Drilling fluid, also known as “mud”, is used in the drilling of subterranean wells, and assists in the drilling operation in several ways, including by removing rock cuttings from the wellbore to the surface, by cooling and lubricating the drill bit, and providing a hydrostatic head to maintain the integrity of the wellbore walls and prevent well blowouts.
Drilling fluids can be formulated in a number of ways known in the art. A drilling fluid typically comprises water and/or oil or synthetic oil or other synthetic material or synthetic fluid as a base fluid, with solids in suspension. A non-aqueous based drilling fluid typically contains oil or synthetic fluid as a continuous phase and may also contain water dispersed in the continuous phase by emulsification so that there is no distinct aqueous layer in the fluid. Such a dispersion is generally referred to as an invert emulsion, water-in-oil emulsion, or oil based mud (OBM).
The density of the drilling mud is closely maintained in order to control the hydrostatic pressure that the mud exerts at the bottom of the well. It is common for a drilling fluid to include a weighting material, or weighting agent, to increase the density of the drilling fluid. Barite is the most common weighting material, although others, including hematite, are used.
Particulates in a suspension, such as a weighting material in a drilling fluid, are prone to a type of settling referred to as “sag” or “barite sag”, in which barite particles accumulate and cause variation in density throughout the drilling fluid. Barite sag can occur at dynamic conditions at low levels of shear rates, for example, during drill pipe rotation, or when running casing or logging tools.

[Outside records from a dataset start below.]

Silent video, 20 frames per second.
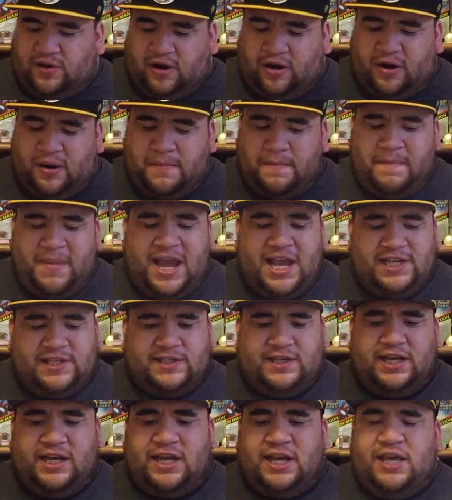are
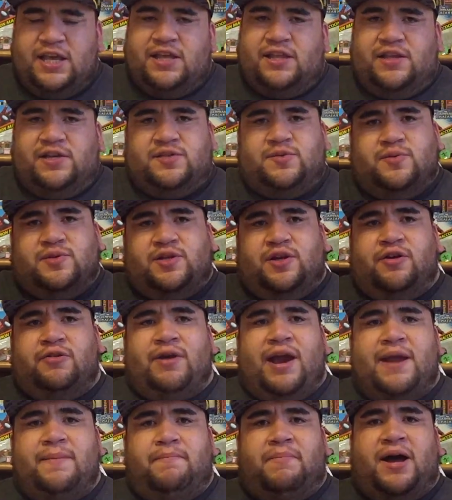amazing. This was a
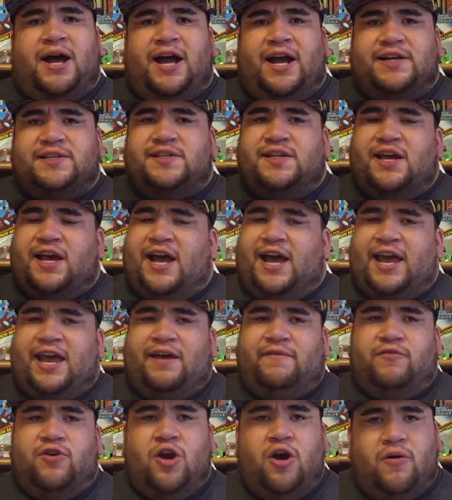great box. I
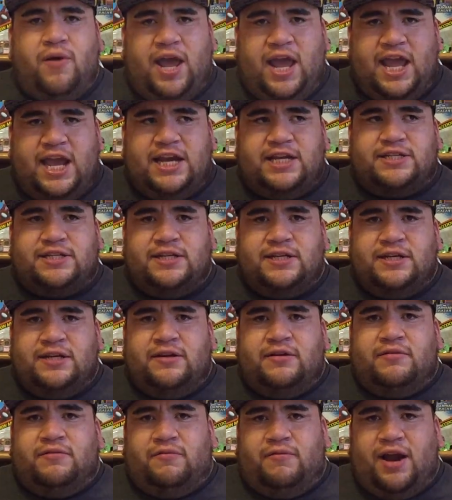have no hate
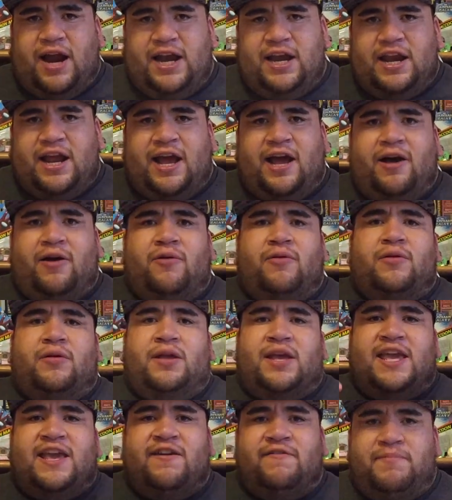right now.
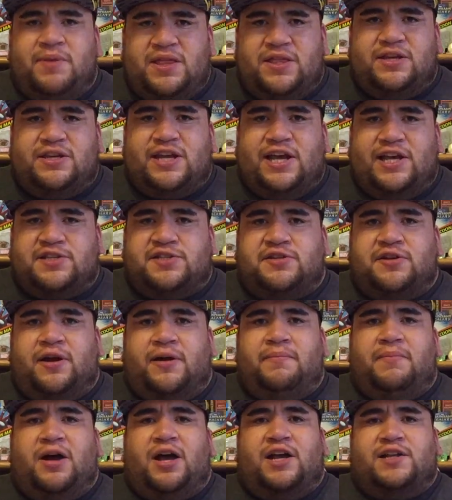Give me the Death
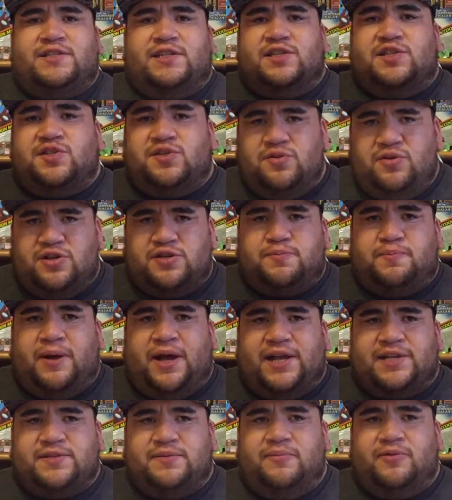Star box as soon as
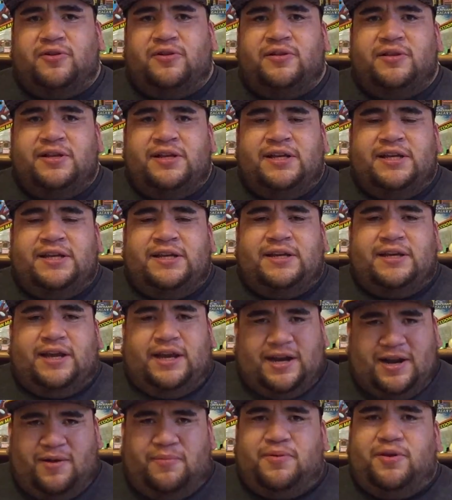possible,
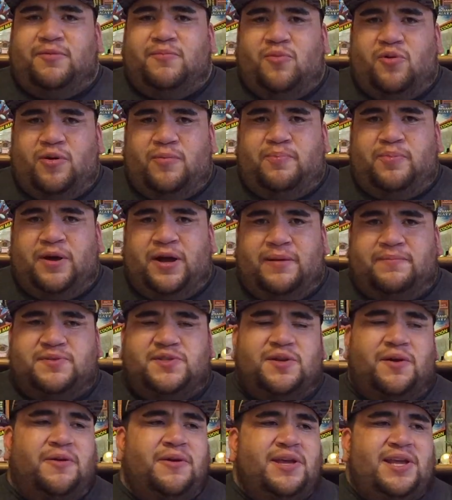and I'll be more pumped.
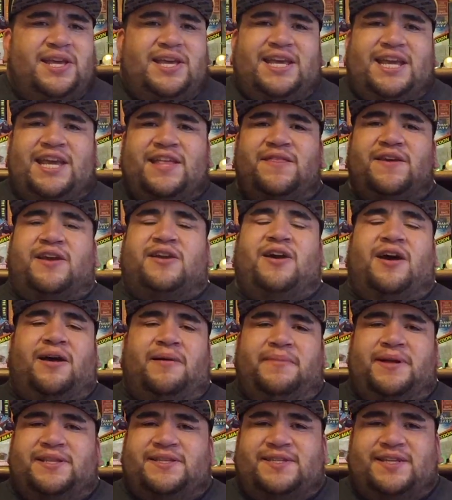So in the
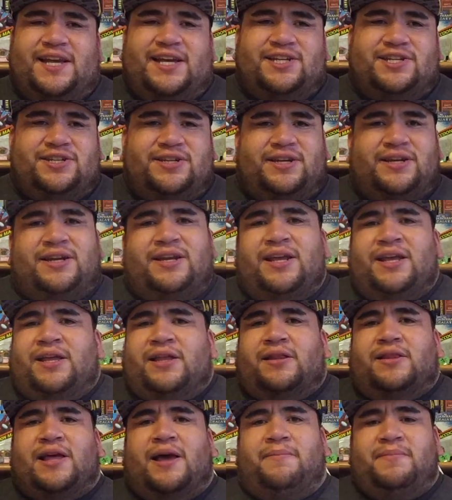comment section,
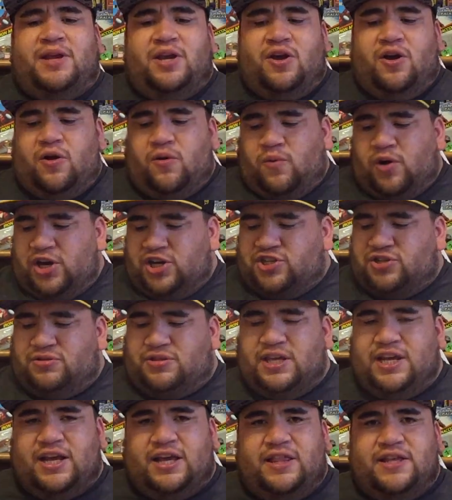let me know, what did you
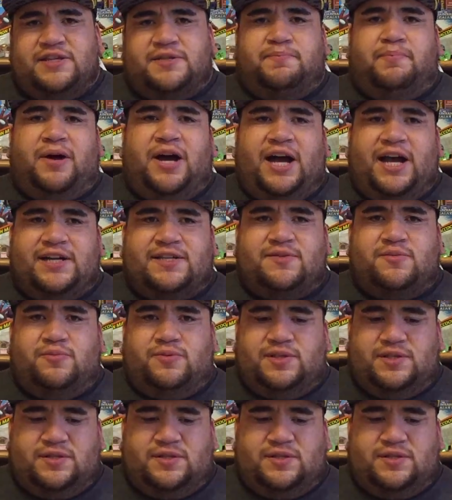think of this box?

The large density variations created by sag can create wellbore management problems, and can even result in wellbore failure. Additionally, fluid sag can lead to sticking of drill pipe, difficulty in re-initiating and/or maintaining proper circulation of the fluid, possible loss of circulation and disproportionate removal from the well of lighter components of the fluid. Barite sag is of particular concern in oil-based drilling fluids that are typically used in moderate and high pressure/temperature environment. Barite sag is also of concern in highly deviated, directional and ERD (extended reach drilling) wells, and experiments have shown that the greatest influences of barite sag occur at well bore inclinations from 40° to 60°.
Predicting and controlling barite sag has been difficult, as the influence of fluid rheology on dynamic sag is not quantitatively established. DHAST or Dynamic High Angle Sag Tester by FANN Instrument company, which is disclosed in the patent U.S. Pat. No. 6,584,833 to Jamison and Murphy, which is incorporated by reference herein, is an instrument that can measure the rate of particle settling to indicate the sag rate; however, this device has the disadvantage that it must be used in a laboratory setting and cannot be used in the field. Further, the DHAST method requires labor of about 2 man-hours per test and the test runs for a period of 15-18 hours.
Methods of predicting sag in the field have included variations of a viscometer sag test, in which drilling fluid is sheared inside a heat cup or well, and is subsequently analyzed for changes in density. In such tests, sag tendency is considered to be proportional to the change in density, but such tests do not provide a quantitative measure of the dynamic sag rate.
Thus, a need exists for a quantitative method of predicting sag based on available rheological properties of the fluid.